7 pengambilan keputusan memilih jurusan di perguruan tinggi dan dari penelitian ini diharapkan juga dapat memberikan pemahaman kepada orang tua khususnya kepada ayah, bahwa peran ayah dalam pendidikan anak juga amat penting, dan tidak harus selamanya menyerahkan tanggung jawab tersebut hanya kepada ibu. 2. Manfaat Teoritis Penelitian ini dapat bermanfaat untuk memperkaya teori-teori dalam khasanah psikologi, terutama memperkaya penelitian mengenai peran ayah dalam pengambilan keputusan remaja dalam memilih jurusan di perguruan tinggi D. Keaslian Penelitian Sebelum penelitian ini telah ada penelitian lain yang dilakukan Septiyani, (2007) yang mengkaji hubungan antara persepsi remaja awal terhadap peran ayah dalam keluarga dengan ketrampilan sosial pada remaja Universitas Islam Indonesia yang menggunakan metode penelitian kuantitatif.

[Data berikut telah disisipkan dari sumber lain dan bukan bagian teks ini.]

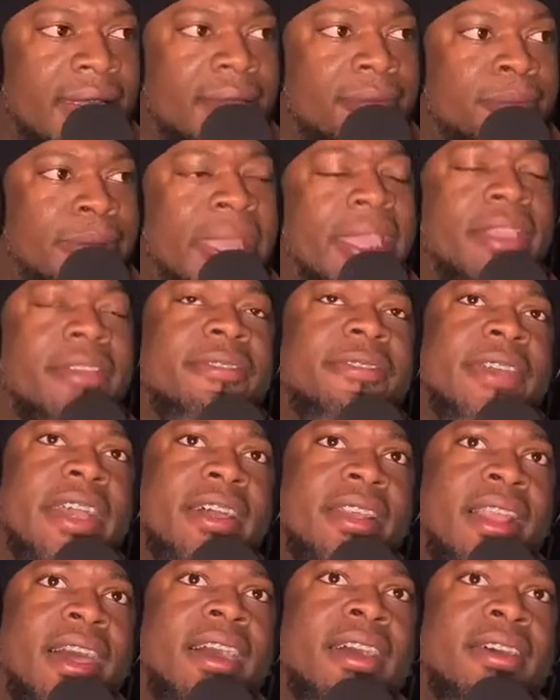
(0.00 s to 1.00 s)
Pete
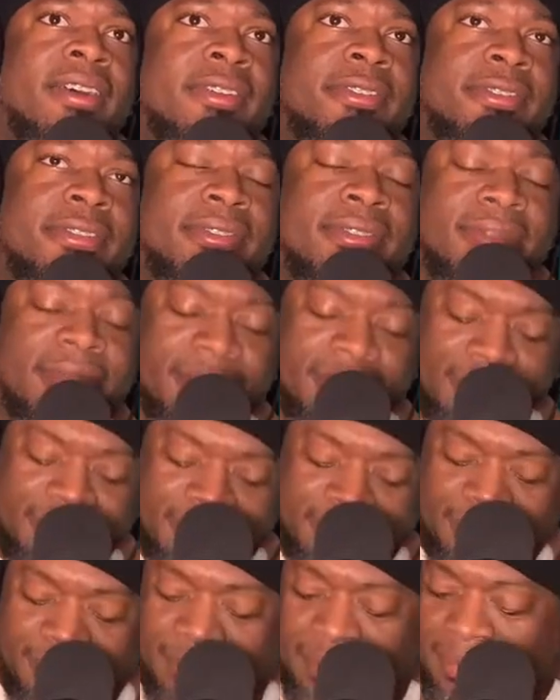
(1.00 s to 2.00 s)
fell off,
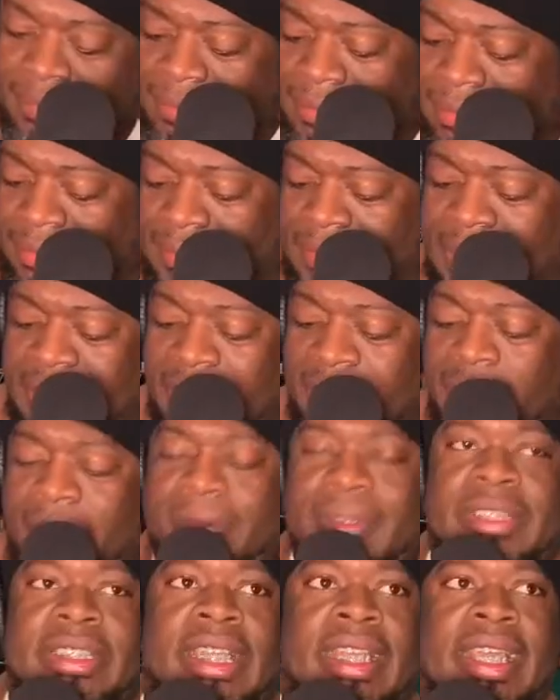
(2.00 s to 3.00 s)
and who
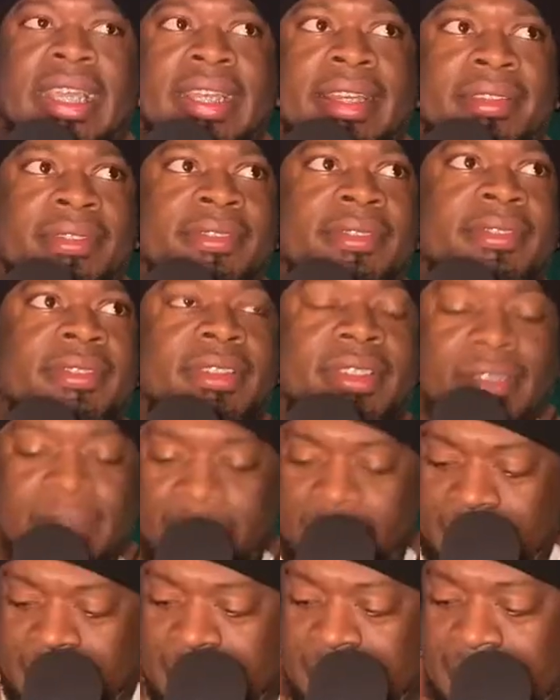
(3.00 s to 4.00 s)
was left?
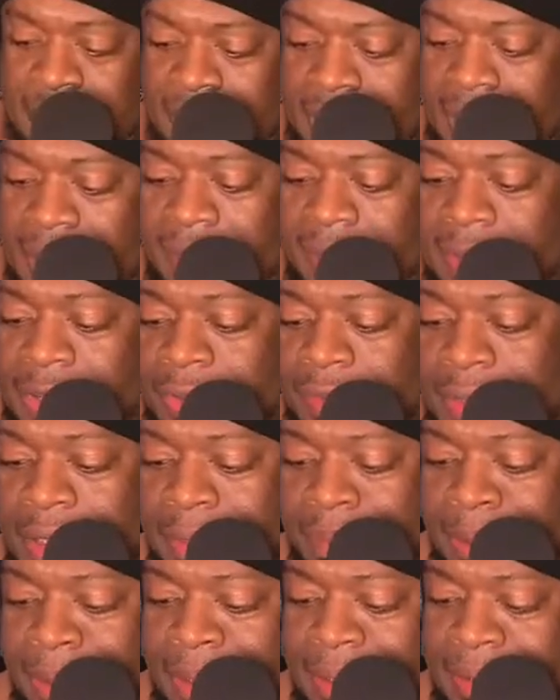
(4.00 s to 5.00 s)
It was
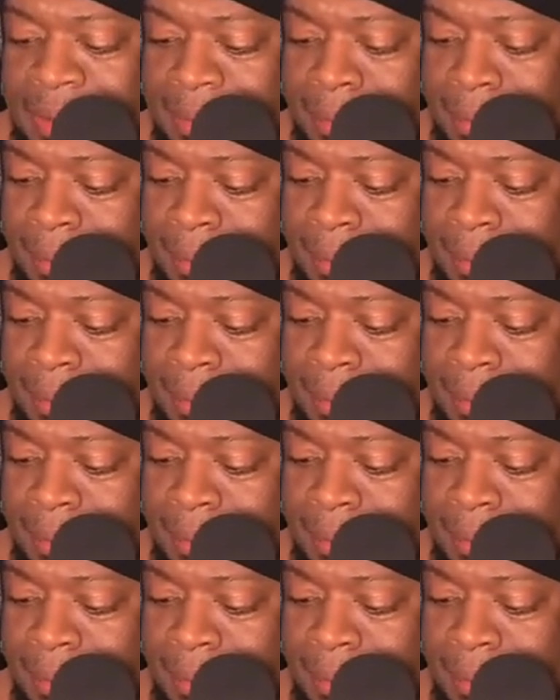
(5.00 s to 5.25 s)
repeat.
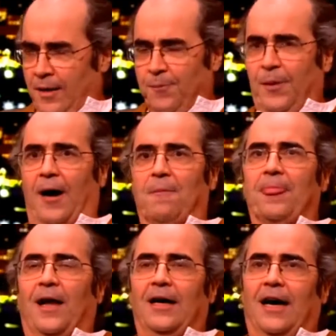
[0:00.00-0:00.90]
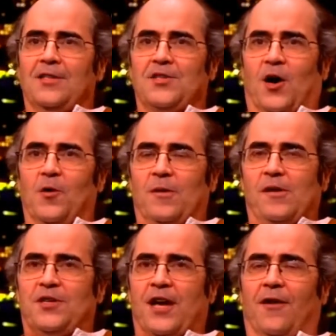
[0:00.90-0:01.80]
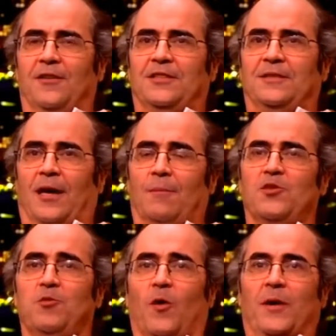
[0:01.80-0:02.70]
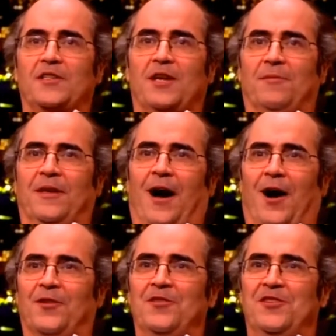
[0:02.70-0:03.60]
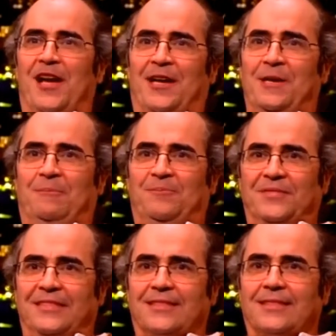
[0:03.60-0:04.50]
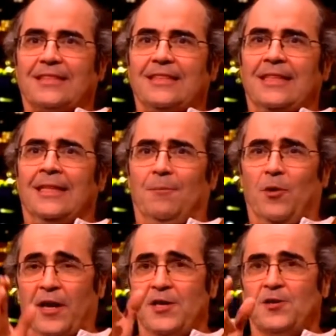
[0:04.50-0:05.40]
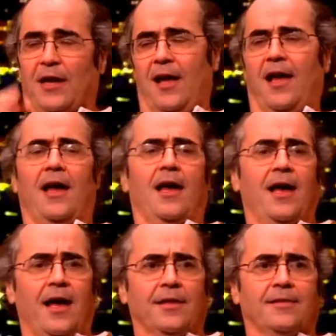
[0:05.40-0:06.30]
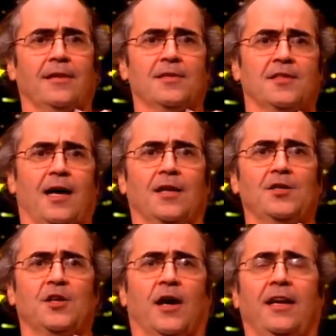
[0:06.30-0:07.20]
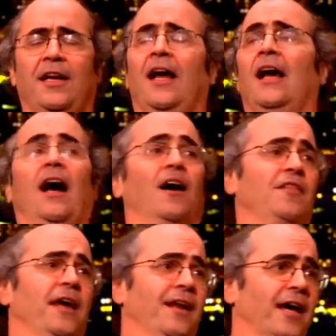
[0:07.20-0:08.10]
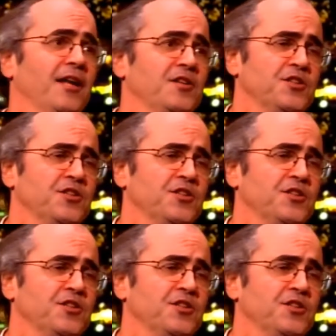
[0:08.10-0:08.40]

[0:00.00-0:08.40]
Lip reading: But, and so Sharon's... And I'm swallowing something hard and jagged. And I'm looking straight, let the sun shine in. And then, ladies and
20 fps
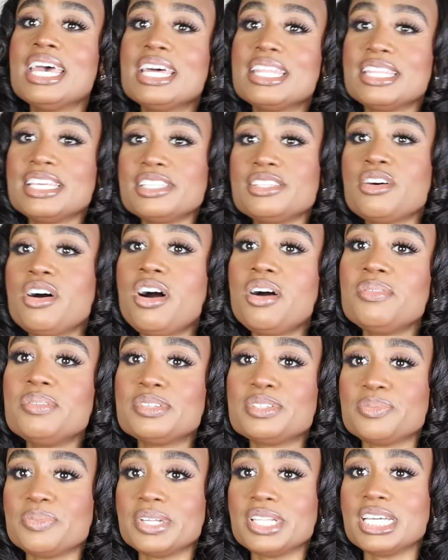this haul
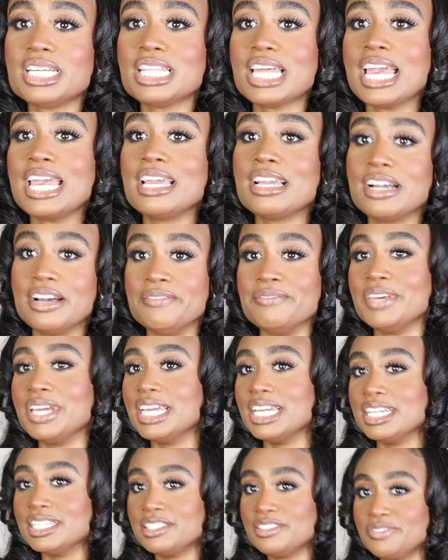was really like
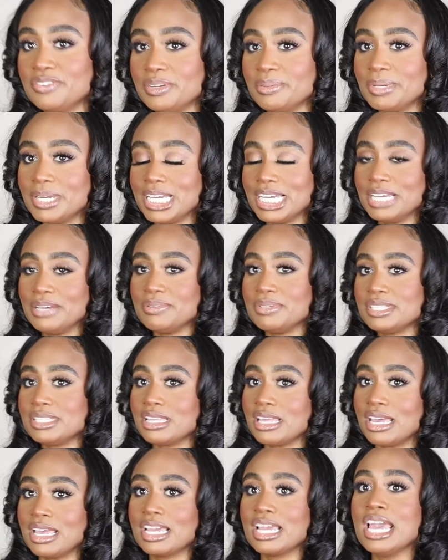convenience for me. It was
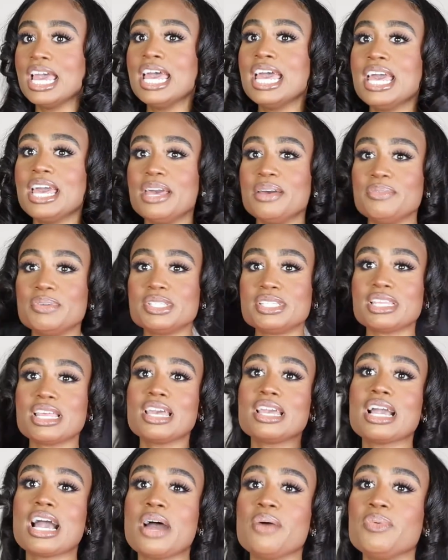like, it was
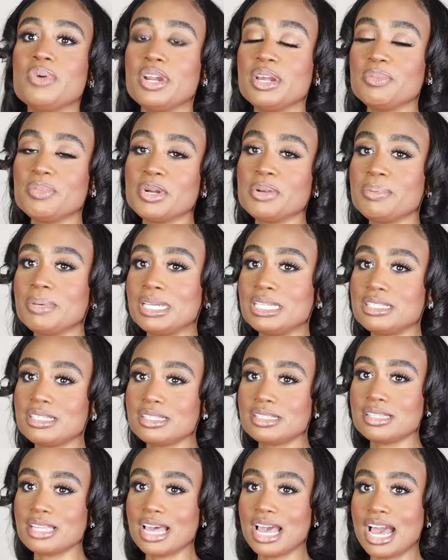like I wanted more
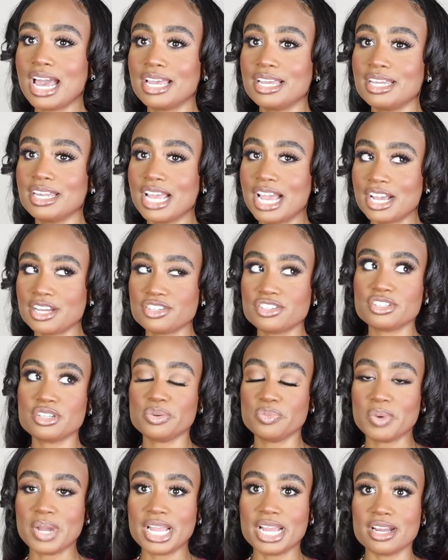pieces that I could actually
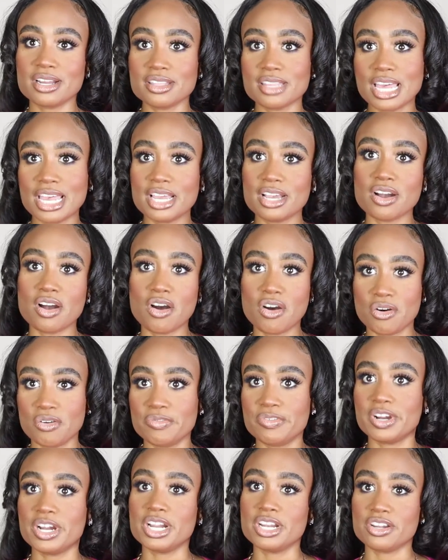wear like
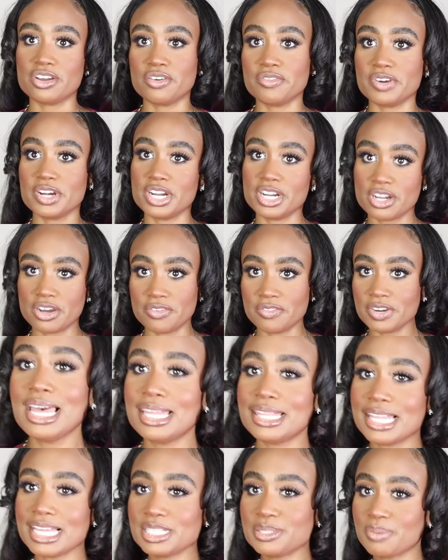over and over and over.
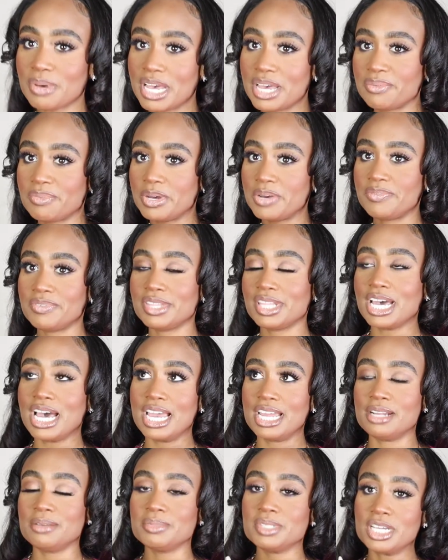That's why I went with the
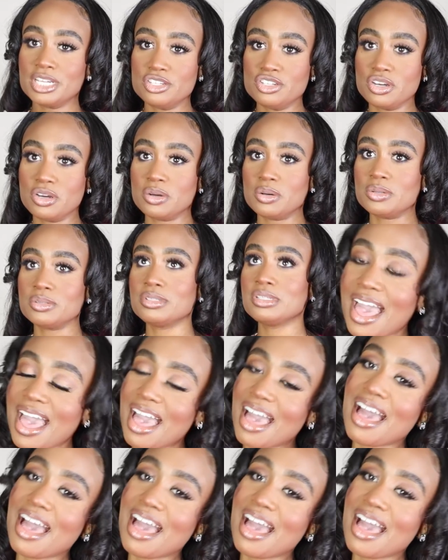items I chose.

Akan tetapi dalam penelitian ini memiliki perbedaan dengan penelitan Setiyani karena penelitian ini mengungkap persepsi remaja akhir tentang peran ayah dalam pengambilan keputusan untuk memilih jurusan di perguruan tinggi. Untuk subjek dalam penelitian ini menggunakan subjek remaja yang akan memasuki perguruan tinggi sehingga dapat menambah khasanah sebelumnya mengenai bagaimana persepsi remaja terhadap peran ayah.